When the Soviet Union fell in 1989, America had a new problem: Now that the Big Fight against the enemy had been won, what next? If for half a century, you have defined your foreign and national policy purely in terms of opposition to an enemy, what do you do with yourself when said enemy ceases to exist? How are you now supposed to define yourself when the fight against the enemy is all you have ever known?
Us vs Them: A useful but limited heuristic
Identifying oneself in terms of a fight against an enemy is something we are all too familiar with in Africa. From our anti-colonial movements where we said “Africa for Africans!” to our popular uprisings against dictatorships where we said “This person must go!” to the way we model our electoral campaigns after physical warfare, down to even the way we often relate within our family units, there is almost always as “Us vs Them”.
My friend Eugene Uzor regularly makes the point that historically and currently, selection of leaders in African societies is rarely based on who will deliver results for those they lead, but rather it is about who can apparently fight the external enemy and inflict maximum pain on them. Of course, this is not to say that political enmity or willingness to fight for causes is in itself a bad thing. I myself have previously written in this column that the missing ingredient in Nigerian politics, whose absence prevents the development of coherent political ideologies, is the ability to hold and act on political grudges.
Read also: Functional steel industry: Critical for economic growth
While the skillset needed to oppose or fight an enemy certainly has its uses – and those suited with this skillset have a place in society, especially in the military and national security space – Africa’s history over the past half century shows us that using “fighters against” as leaders in lieu of “fighters for” – actual nation builders – invariably results in economic collapse, deadly conflicts and human misery. Those who “fought the power” via activism or via warfare, and later became political leaders, such as Robert Mugabe, Idi Amin, Julius Nyerere, Kwame Nkrumah, Charles Taylor and many others – almost without exception became authoritarians who ran their economies into the ground or started off deadly conflicts. The sole exception that proves this rule is a certain Nelson Rolihlahla Mandela.
A psychologist’s perspective
This is the classic problem of positive definition vs negative definition that is explained by the work of psychiatrist Elisabeth Kübler-Ross.
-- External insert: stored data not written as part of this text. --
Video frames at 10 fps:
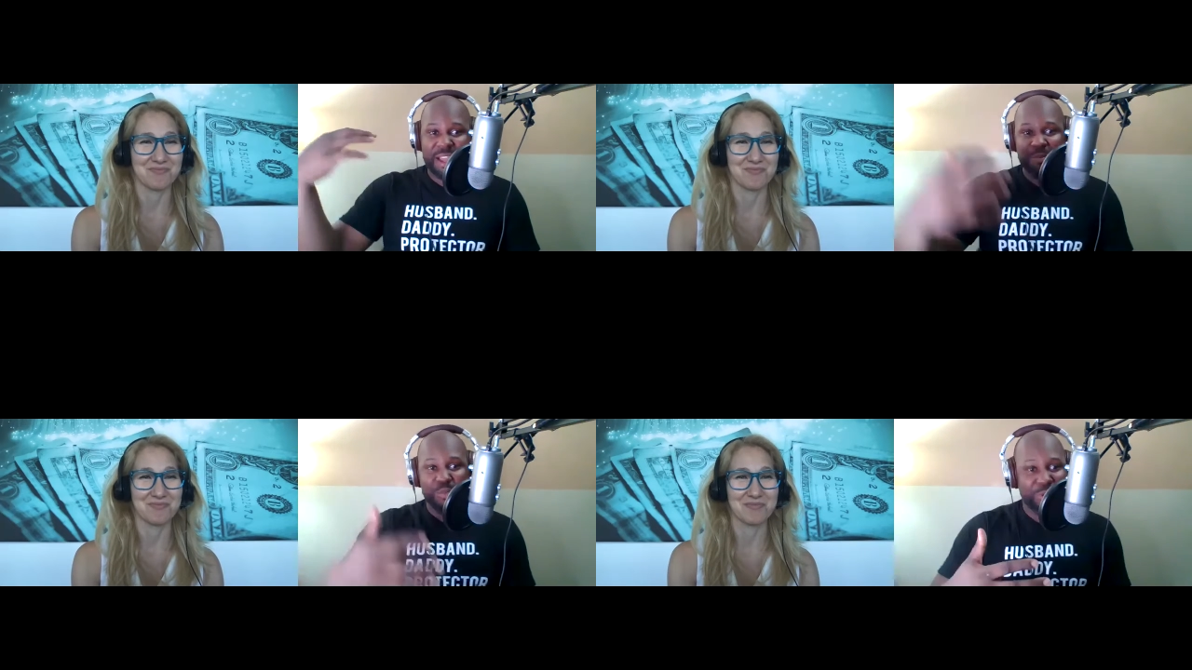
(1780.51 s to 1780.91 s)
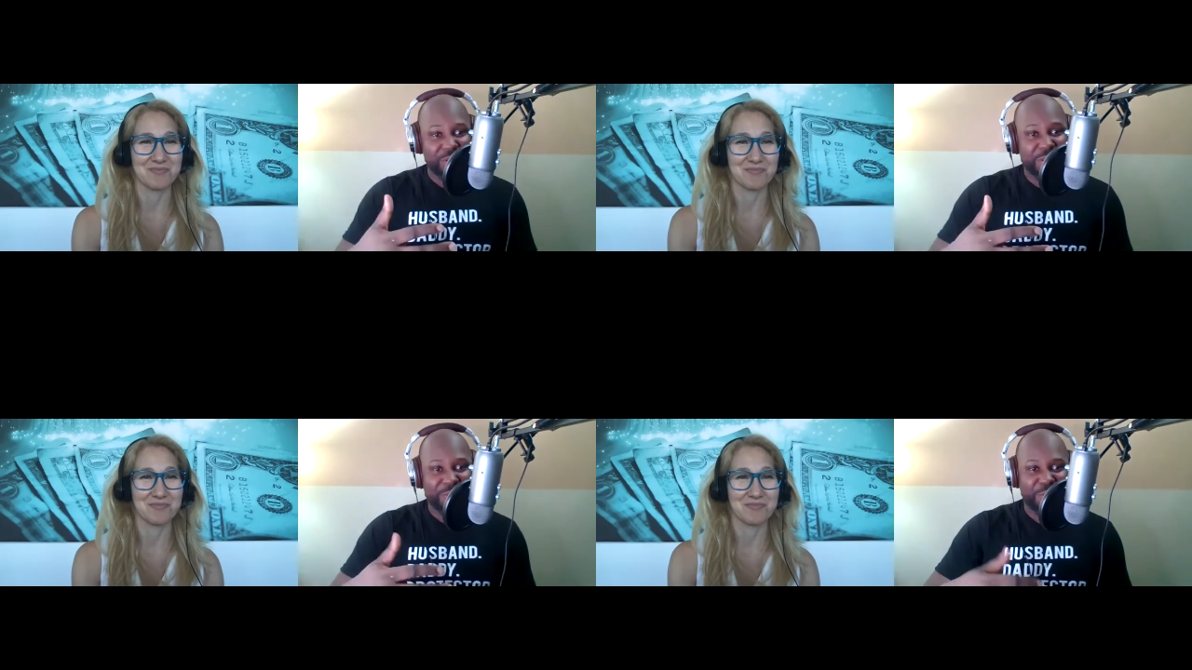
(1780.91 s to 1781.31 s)
Speaker 1: I'm
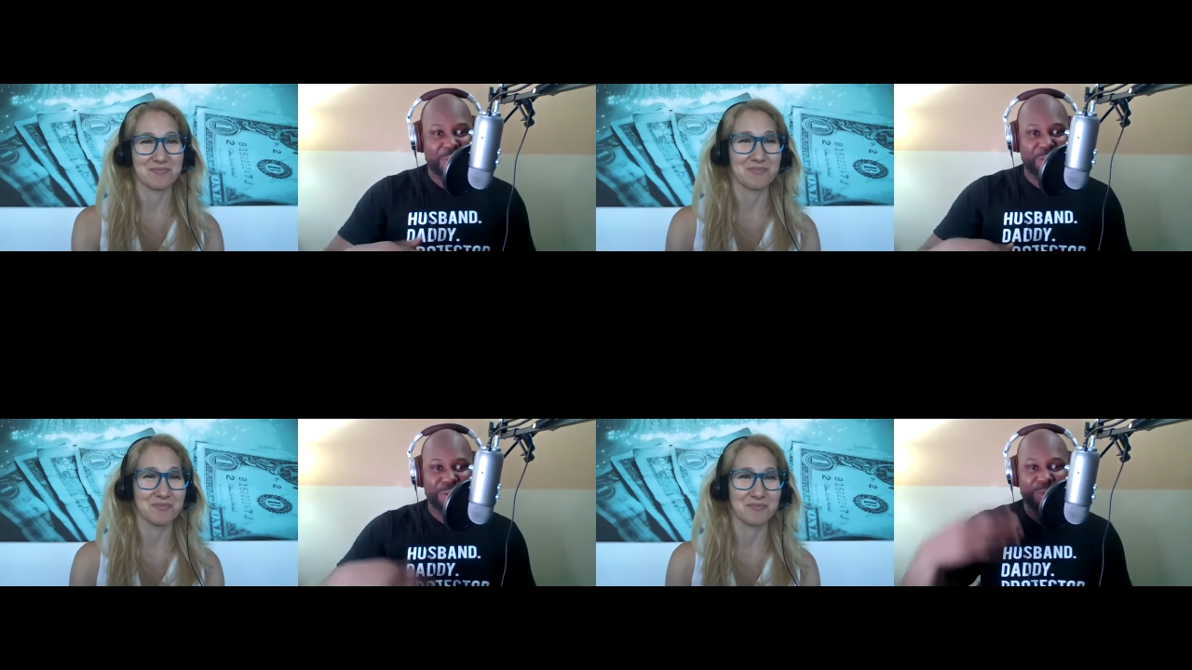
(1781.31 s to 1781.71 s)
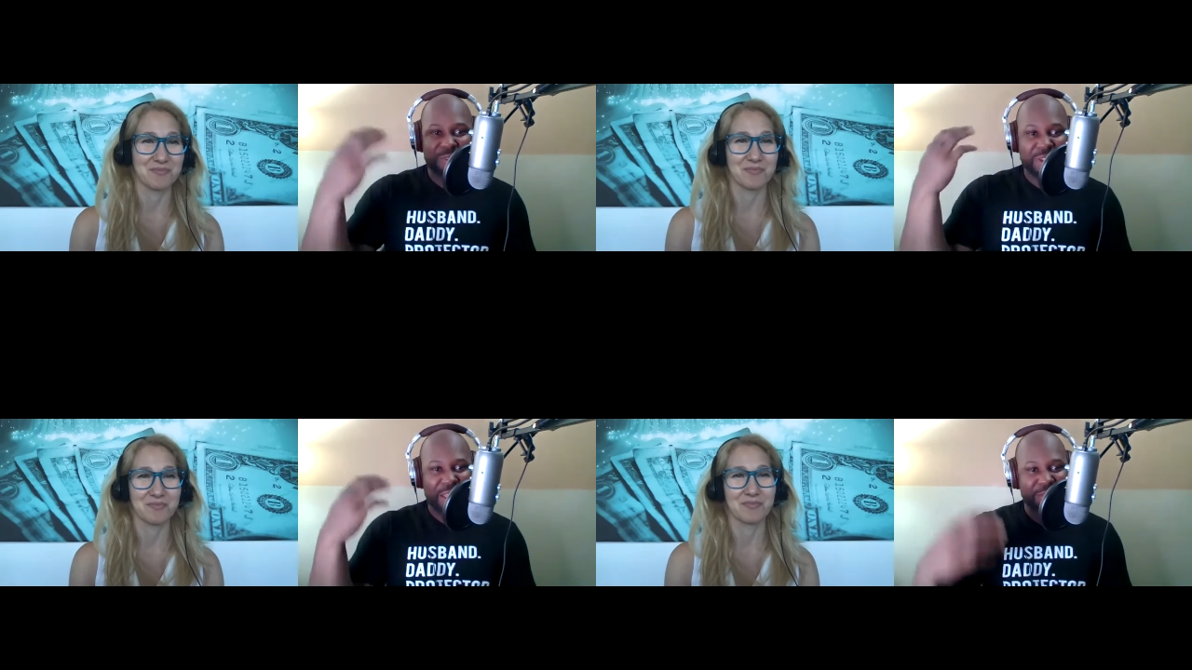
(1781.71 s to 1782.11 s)
working here from home.
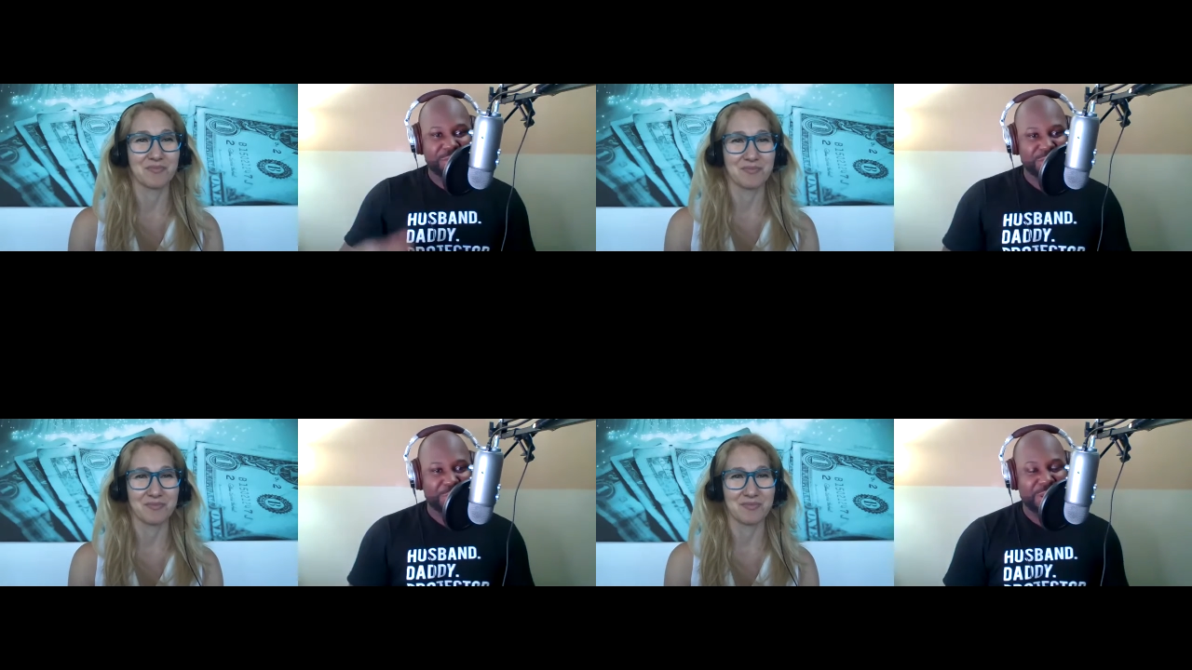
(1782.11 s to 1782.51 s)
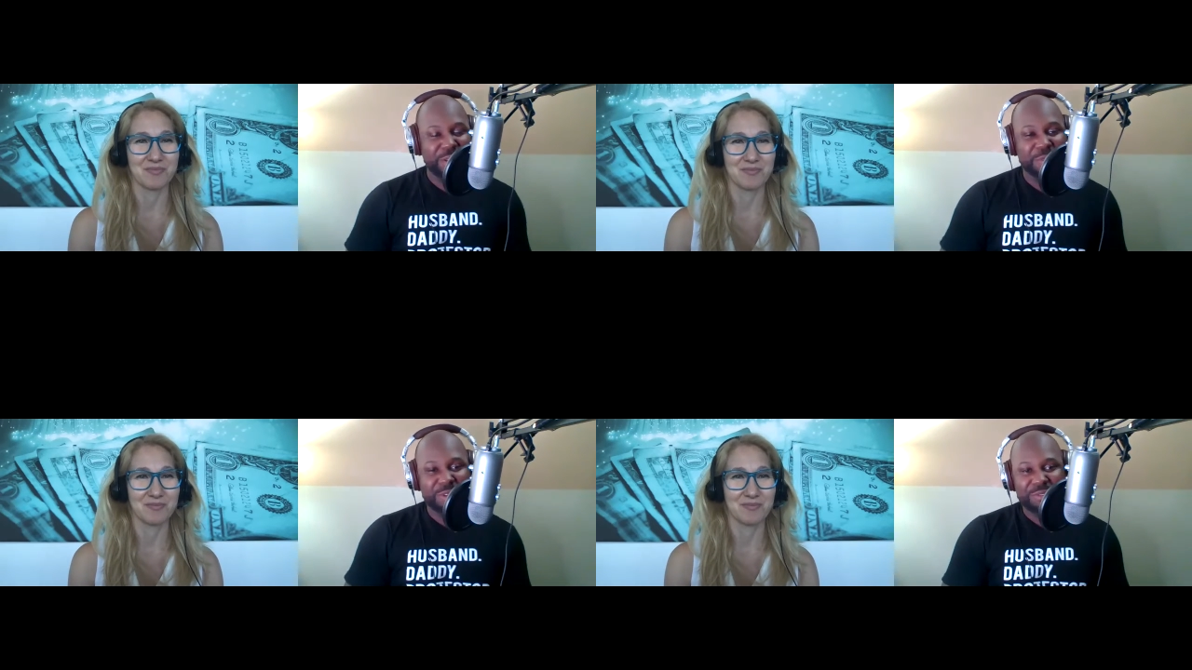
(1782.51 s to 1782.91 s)
I've got three
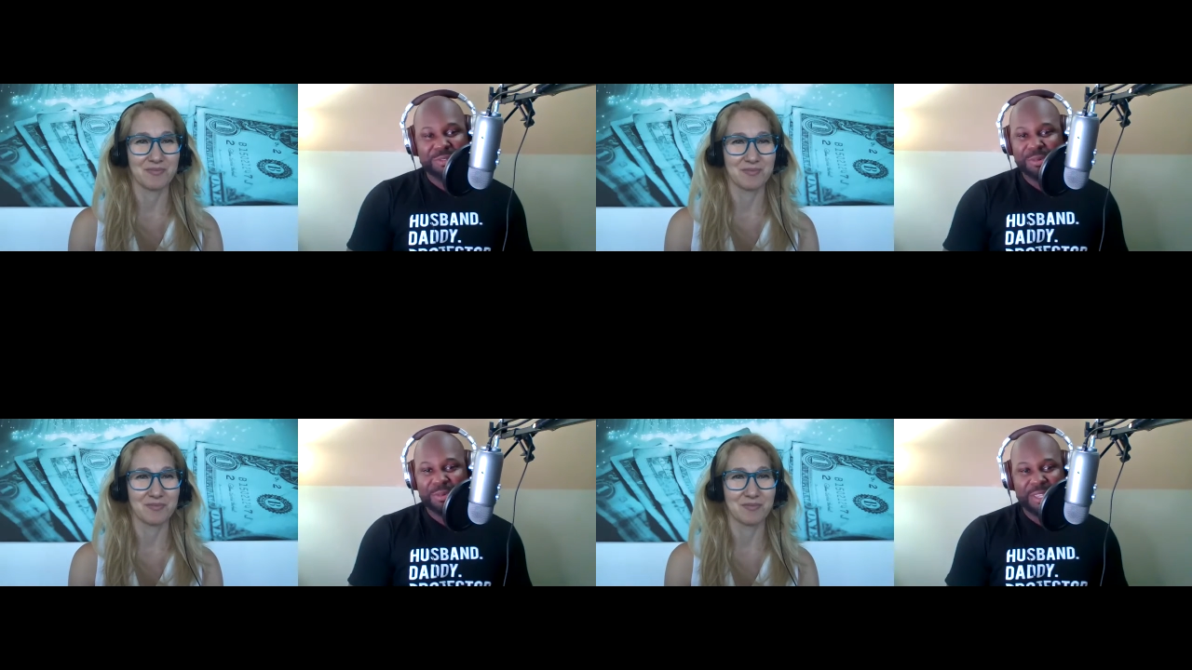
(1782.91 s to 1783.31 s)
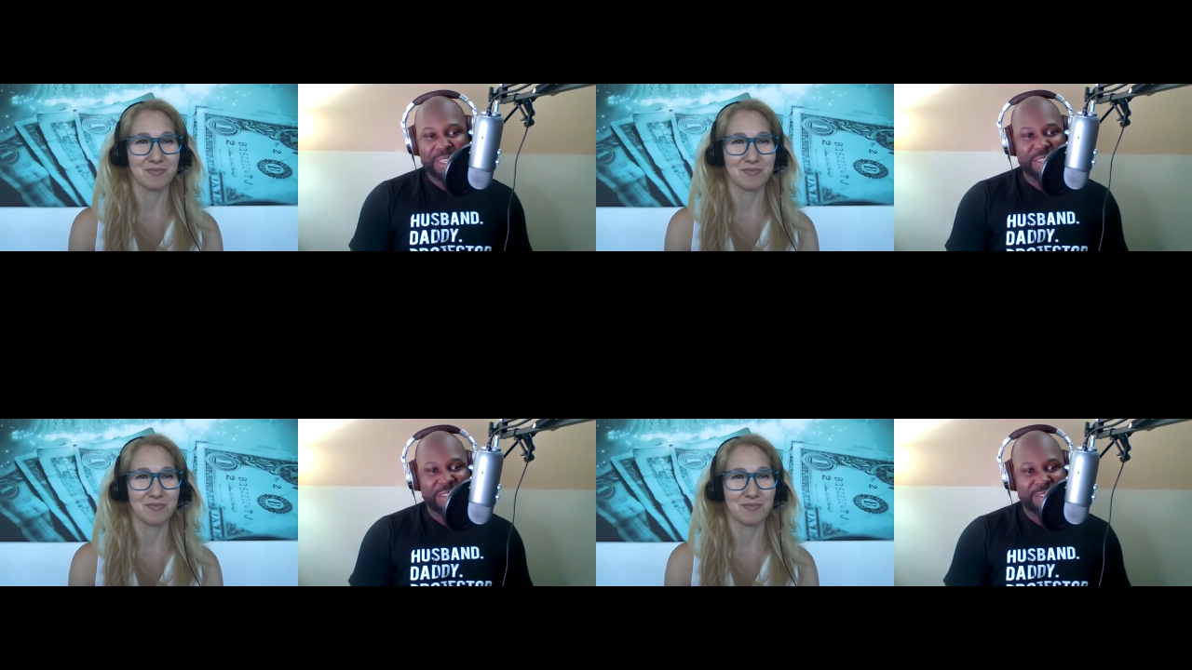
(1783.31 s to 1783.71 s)
elementary school
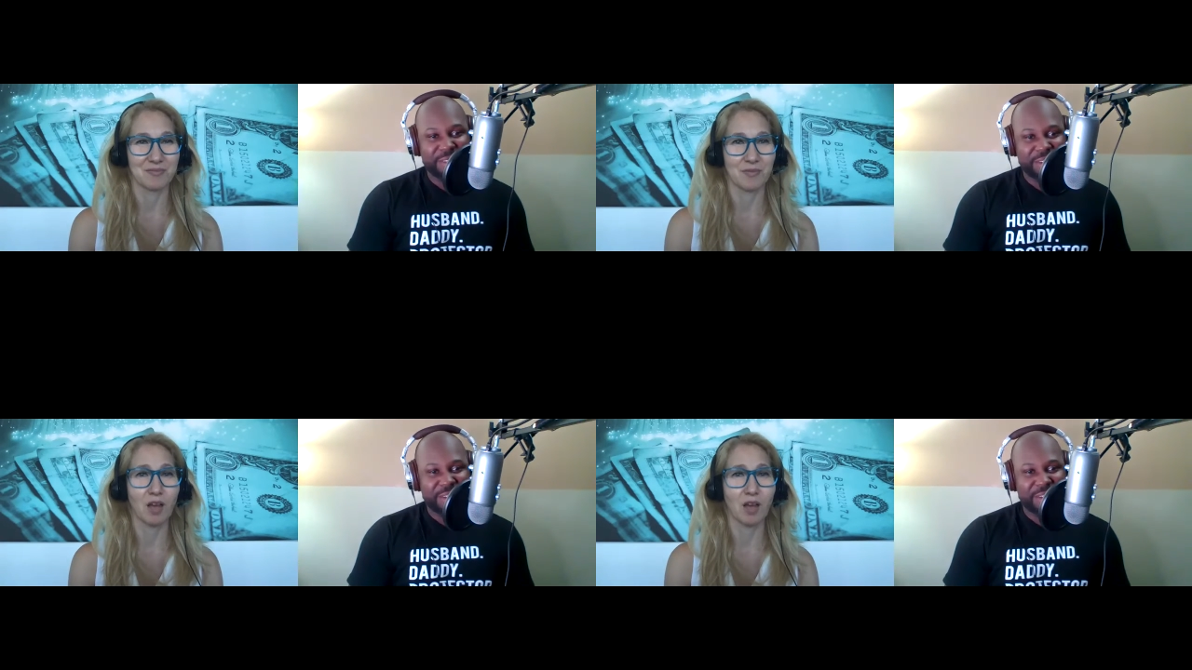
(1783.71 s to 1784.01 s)
kids.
According to her, all human emotion boils down to one of just two things – fear and love. This means that the self-identity that is contingent on an external enemy, is built on fear and can only reproduce negative results. A positive self-identity on the other hand, centres on what an individual or group of people actually needs, hence it is built on love.
The positive identity seeks to serve the people and add value to their lives, as against simply fight an enemy. It asks “What do we want and how do we get it?” not simply “Who don’t we like and how can we cause them damage?” The negative identity by nature is insular and looks for targets. The positive one is more open to discover and explore solutions. The negative identity often looks for scapegoats excuses. The positive one looks for possibilities and solutions.
So the question that every African who claims to be future-oriented must answer truthfully is, “Am I looking up or down?”